Beefy Boxes and Bandwidth Generously Provided by pair Networks
laziness, impatience, and hubris
 
PerlMonks  

Multi-line Regex Performance

by pboin (Deacon)
on Nov 01, 2005 at 15:35 UTC ( #504605=perlquestion: print w/replies, xml ) Need Help??

pboin has asked for the wisdom of the Perl Monks concerning the following question:

I've got a rather large (327M) file of multiple line records to process. I'm picking up each record, pulling the key out, and then looking into a hash to see if it's a 'keeper' or not.

Records look like this:

##REPORT 01 A ARCUR1GMU# 00112106 F N ARCUR1 ARCU +R1 P 02 AR CURRENCY CONVERSION CONTROL - (BY PTR) + N 03 FROM FVENDAP1 04 CODE: 10 RECORDING & REPORTING GMU / NON-WHQ ONLY RE +PORTS 07 00112704 00200103 11 R 3 RD.RDSMODEL C 00 +08 0001 12 A 0007 000 000 00 +0 000 13 VDLTP02 14 S N VDLTB02 ##REPORT 01 A ARCUR10000 00112106 F N ARCUR1 ARCU +R1 P 02 AR CURRENCY CONVERSION CONTROL - (BY PTR) + N 07 00112704 00200103 11 R 3 RD.RDSMODEL C 00 +08 0001 12 A 0007 000 000 00 +0 000 13 VDLTP02 14 S N VDLTB02

I've got a regex that technically works, but the performance is very poor (over 1 sec. per record). I wondered about slurping the whole file in, but I'm not swaping at all, so that 327M is all in memory -- shouldn't be a problem, right?. My best hunch is that the regex is smarter than I am, and it is doing some heavy-duty backtracking that I'm not understanding.
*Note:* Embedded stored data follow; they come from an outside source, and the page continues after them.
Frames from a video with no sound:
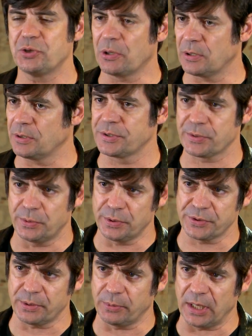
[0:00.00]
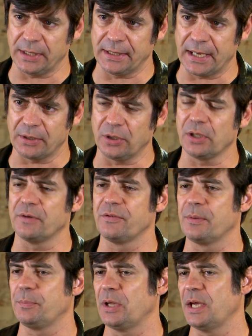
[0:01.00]
Charter schools are breaking out all
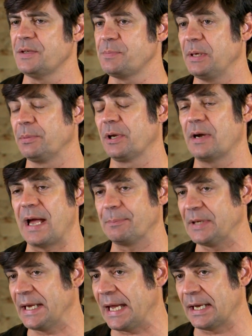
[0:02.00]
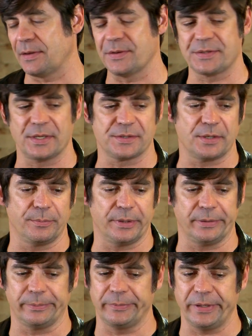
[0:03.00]
over the place. People are opting out of the system.
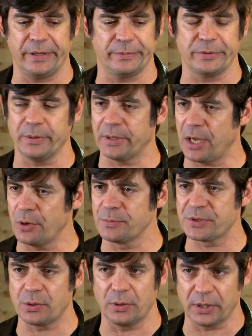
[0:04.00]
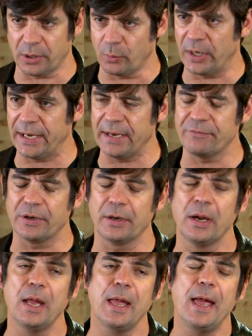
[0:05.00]
They're, you know, doing homeschooling or
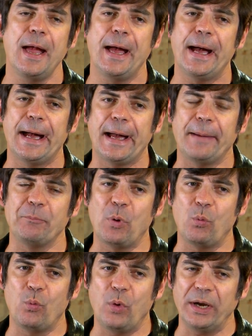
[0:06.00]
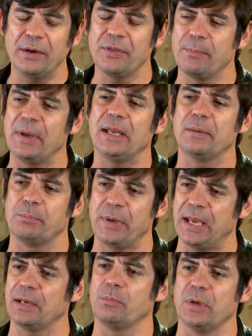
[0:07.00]
whatever. Um, what are the main
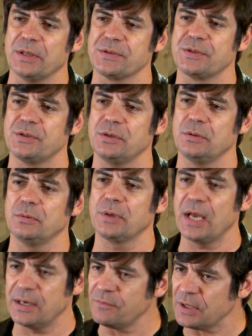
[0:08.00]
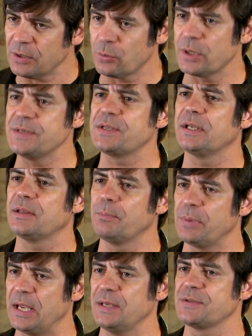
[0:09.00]
impediments to kind of increasing the
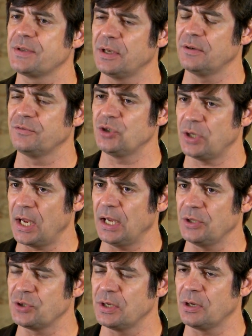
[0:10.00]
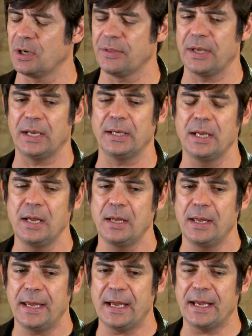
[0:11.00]
pace of change? Are they,
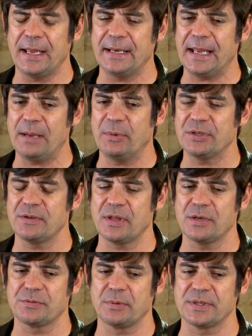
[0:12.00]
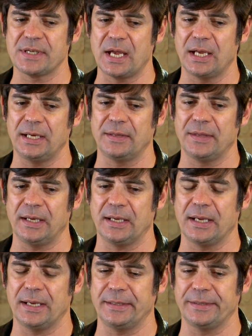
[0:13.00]
uh, and how much of those reside in the
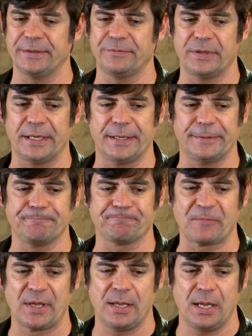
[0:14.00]
kind of, um,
I think the regex is starting to capture at double-hashes. Then, continue non-greedy matching anything (including newline), until a positive-lookahead of either a) more double-hashes, denoting a new record or b) EOF.

My code looks like this:

#!/usr/bin/perl use strict; # input file of ##REPORT cards my $str = do {local $/ = undef; <STDIN>}; # keepers my %keeplist; open (RIDS, '<', 'rids_that_have_versions.txt') or die; while (<RIDS>) { chomp; $keeplist{$_} = 1;} my @cards; while ( $str =~ /(##.*?)(?=(##|\Z))/gs ) { my $rid = substr($1, 19, 10); print "$rid: " . ($keeplist{$rid} ? 'y' : 'n') . "\n"; }

Update:

This is definitely a non-linear problem...
LinesSeconds
20k7 s.
40k25 s.
80k102 s.

Another Update:

Prompted by some insightful responses, I decided to minimize my dependence on regex in this case. I decided to buffer the file manually, and got the 80k line test time down to just over 1.2 seconds.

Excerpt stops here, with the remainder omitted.